Validity of DNA Testing Upheld in Assault Case : Courts: In precedent setting decision involving conviction of Westminster man, jurists rule genetic fingerprinting is ‘highly reliable and relevant.’
SANTA ANA — In a decision that could have a statewide impact on the admissibility of DNA test results in criminal and civil courts, the state’s 4th District Court of Appeal upheld the attempted rape conviction of a Westminster gardener that was based almost entirely on DNA testing.
The court ruled Tuesday genetic fingerprinting had gained sufficient credibility in the scientific community that it should now be considered “highly reliable and relevant.”
In making their decision, the jurists rejected the arguments of a defense attorney for Frank Lee Soto, 34. The attorney had argued that the method that was used to calculate the probability of a DNA match in the Soto case is still being debated by scientists and so should not have been admitted as evidence.
But the jurists argued in their decision that the method used in Soto’s case, the one most commonly used by California laboratories, is now accepted by most geneticists.
“To allow a ‘minor academic debate . . . to snowball to the point that it threatens to undermine the use of it in court’ is throwing the baby out with the bath water,” the jurists wrote.

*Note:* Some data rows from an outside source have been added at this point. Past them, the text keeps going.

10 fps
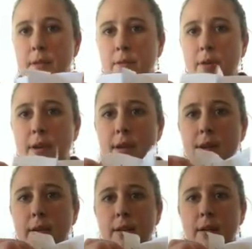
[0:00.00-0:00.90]
Okay?
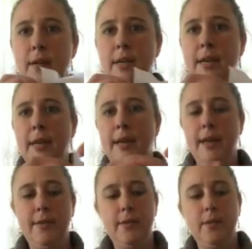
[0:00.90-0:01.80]

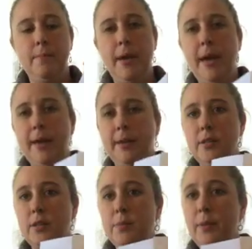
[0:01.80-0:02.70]
And then the back is
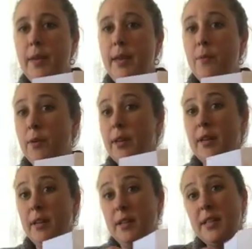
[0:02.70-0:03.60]
just plain. We're going
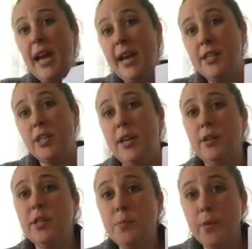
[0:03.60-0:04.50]
to attach our
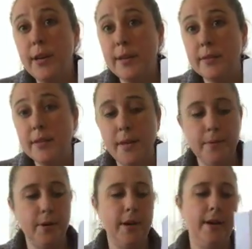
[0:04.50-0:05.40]
spring and
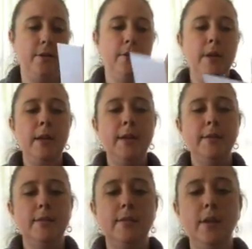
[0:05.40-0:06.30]
summer now.
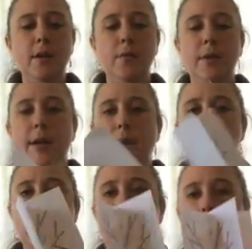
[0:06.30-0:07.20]
So we have
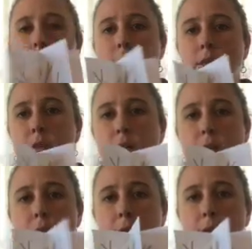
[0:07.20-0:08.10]
our winter,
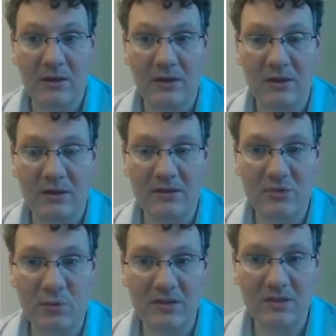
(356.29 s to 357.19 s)
It's
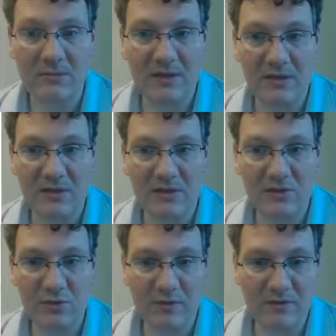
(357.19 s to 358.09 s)
going to be the
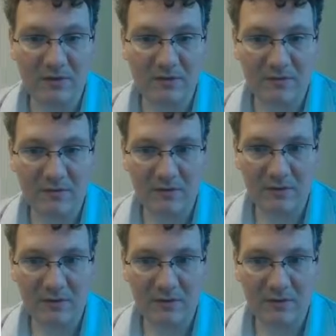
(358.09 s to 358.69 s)
derivative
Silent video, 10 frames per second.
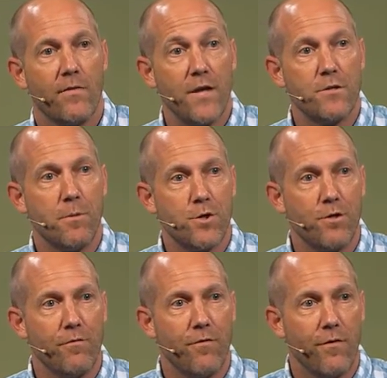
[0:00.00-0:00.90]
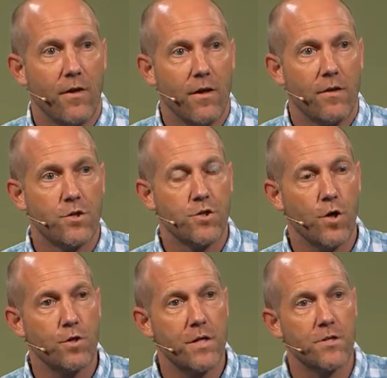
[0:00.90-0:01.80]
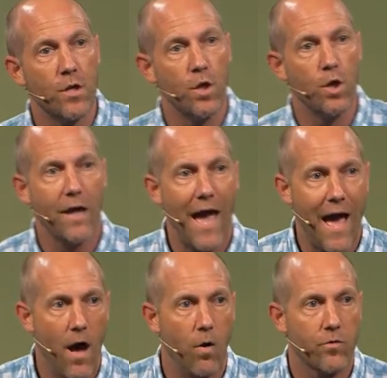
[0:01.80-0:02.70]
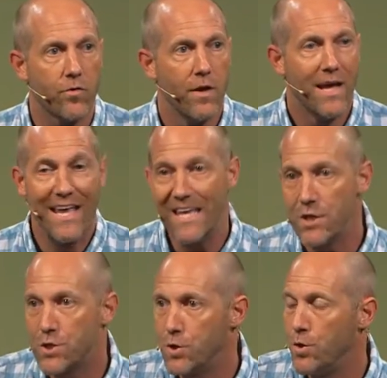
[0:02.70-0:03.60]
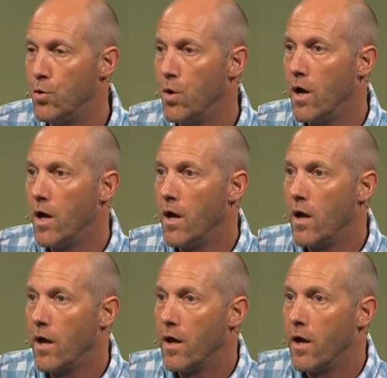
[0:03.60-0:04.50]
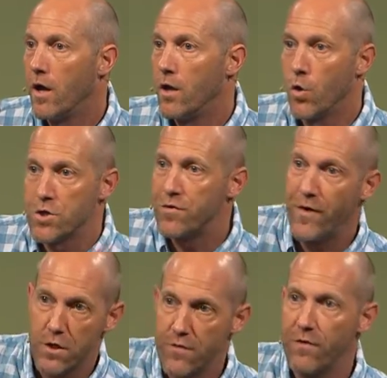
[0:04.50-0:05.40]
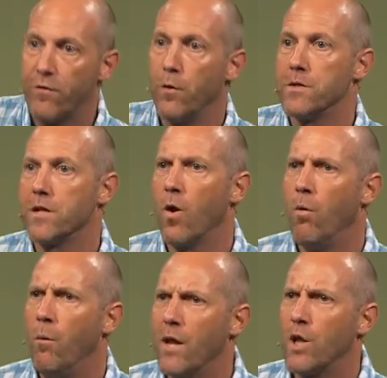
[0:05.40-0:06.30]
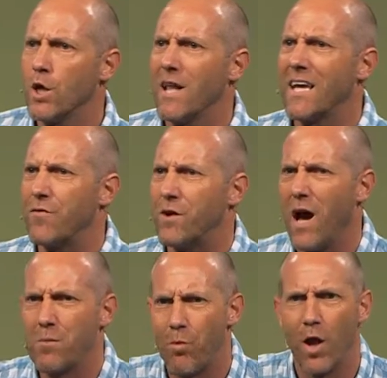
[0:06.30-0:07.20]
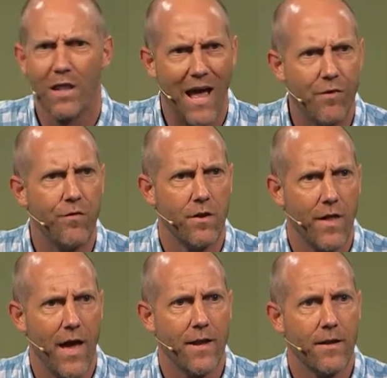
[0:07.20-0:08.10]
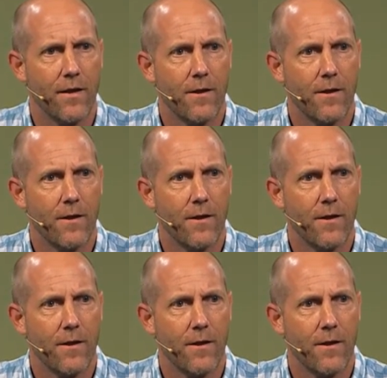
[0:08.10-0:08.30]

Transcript: That's the mission of this church, is to look out into your spheres of influence and go, what would it look like if God brought life into that?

“Soto (argues that) the mere existence of ‘two sides’ in the scientific discussion means the whole subject must be excluded. We cannot agree; if that were literally true, no scientific evidence could ever be admitted.”
Soto was sentenced to three years in state prison by Orange County Superior Court Judge Jean H. Rheinheimer for the attempted rape of a 79-year-old woman who lived in a mobile home next to him. The woman told police a masked man with a knife forced his way into her home and assaulted her in her bedroom. She suffered a stroke after the attack and was unable to testify at the trial. There were no other witnesses to the assault.
Authorities said DNA (deoxyribonucleic acid) taken from semen found on her bedspread matched that of Soto, a point that was debated at length during the criminal trial and before the appellate court. DNA is found in blood, semen and tissue, and it carries a person’s unique genetic coding. Genetic fingerprinting has also been used to determine paternity.
During Soto’s trial, prosecutors called on experts who testified that the chance of anyone else but Soto being the source of the DNA evidence was one in 189 million. But defense attorneys called three other scientists who gave a range from one in 71 to one in 39,000 based on another method of calculating the probability of a DNA match.
Soto’s defense attorney Richard Schwartzberg argued that given the lack of agreement over the calculations, the DNA evidence should not have been admissible.
Schwartzberg said the ruling is troubling because it means that someone like his client, who has always maintained his innocence, can be sent to prison on the basis of one disputed piece of evidence.
“This will be too powerful for juries,” Schwartzberg said. “We as a society have become too technology-oriented. It’s to the point where if scientists tell a jury that black is white, there’s a good chance they’ll believe them.”
He said he plans to appeal the ruling to the state Supreme Court.
Supervising Deputy Atty. Gen. Frederick R. Millar Jr. challenged the notion that the ruling did anything other than give prosecutors a guaranteed opportunity to introduce legitimate evidence that up until now could be excluded by judges.
“This is not scary evidence,” Millar said. “It provides valid evidence to establish guilt. There is not a risk here of an innocent person being falsely convicted.”
Before this latest ruling, trial judges around the state have been deciding on a case-by-case basis whether to allow DNA test results into evidence and what kinds of probability calculations were acceptable. In most cases trial judges had accepted DNA evidence, though not in all, Millar said.
The attorneys disagreed about the potential impact of the appeals court ruling on California’s lower courts.
Although they acknowledged that the ruling creates a legal precedent, they disagreed on whether lower court judges are bound by the ruling.
Millar said that the recent ruling overrides a 1992 1st District Court of Appeal decision that DNA test results should not be admissible in court. That ruling had followed a 1991 2nd District Court of Appeal ruling that had said the opposite--that DNA testing was acceptable as evidence in court.
The ruling in the Soto case is based on the very latest scientific evidence, and should have the force of law statewide, Millar said.
“Until and unless another appellate court comes along with new scientific evidence, the Soto case should be binding,” he said.
But Schwartzberg said judges can still choose between the different appellate court decisions on DNA that have been handed down since 1991. Only a state Supreme Court decision, he said, will settle the matter.
The attorney will file a petition with the state Supreme Court to hear the case by mid-January.